Starting at the line that contains "because of the glory", please transcribe every line through the end of the entries, exactly and with no pictures.

#####

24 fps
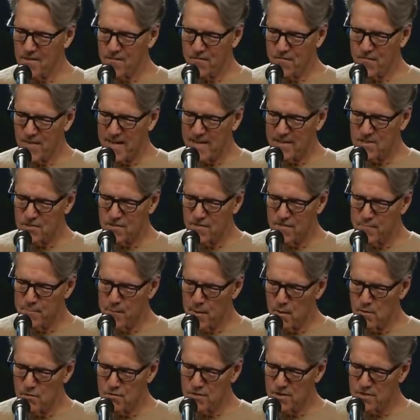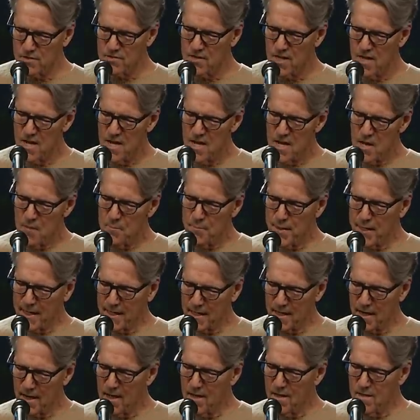on the face of Moses
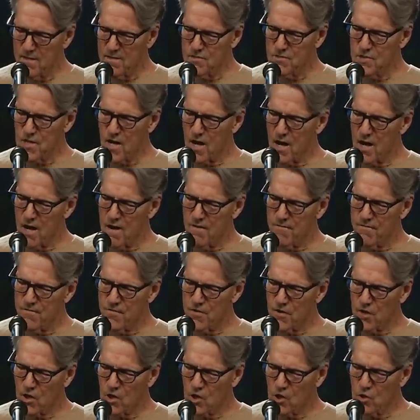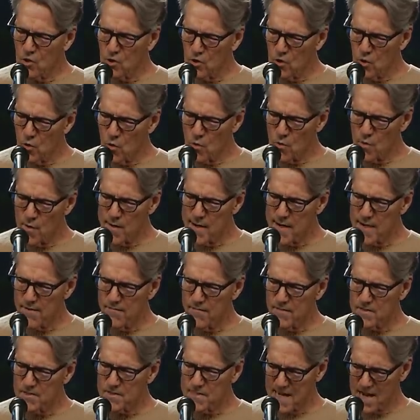because of the glory
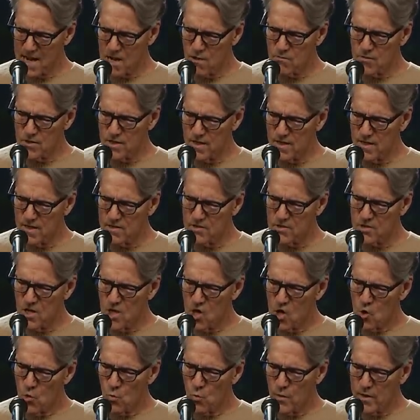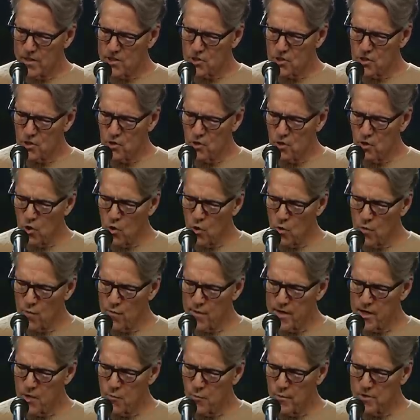of his countenance, which
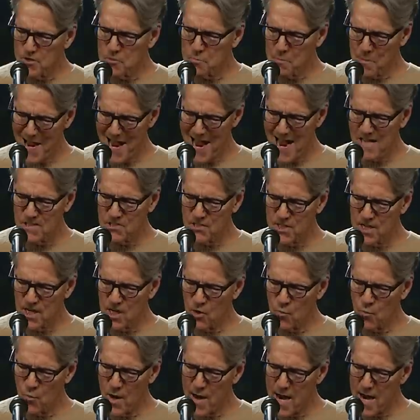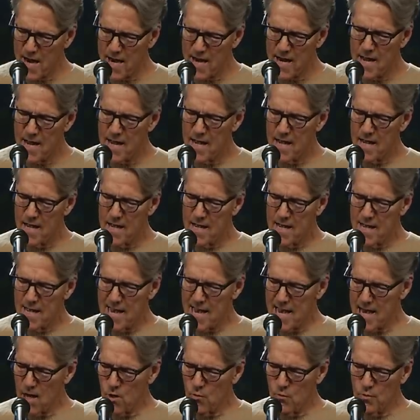glory was passing away,
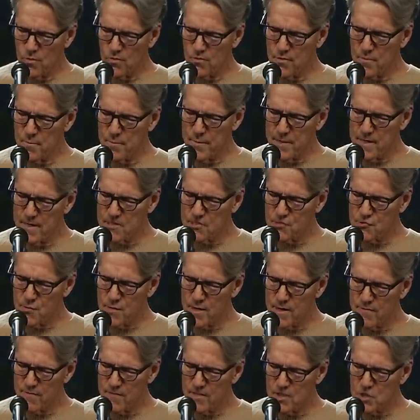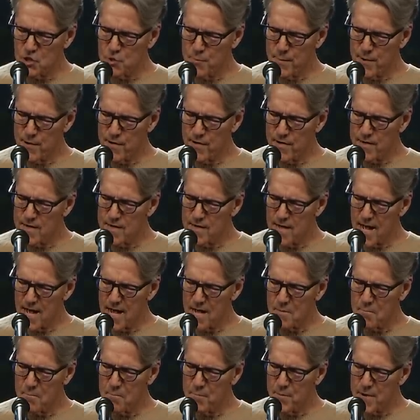how will the ministry of the Spirit
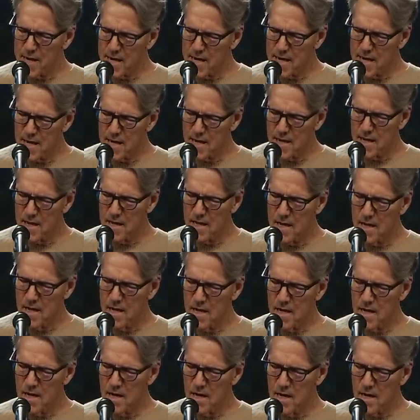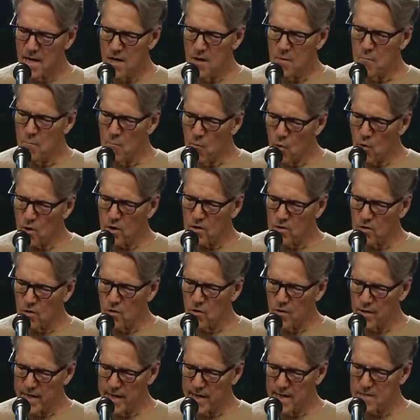not be more
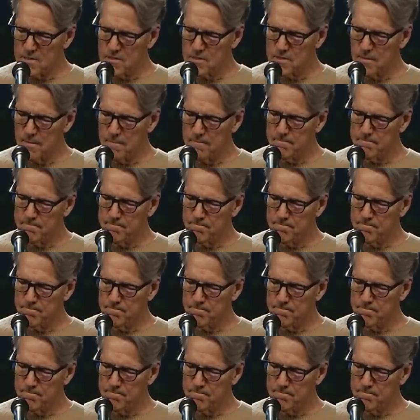glorious?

#####

* Result of the exercise:
because of the glory
of his countenance, which
glory was passing away,
how will the ministry of the Spirit
not be more
glorious?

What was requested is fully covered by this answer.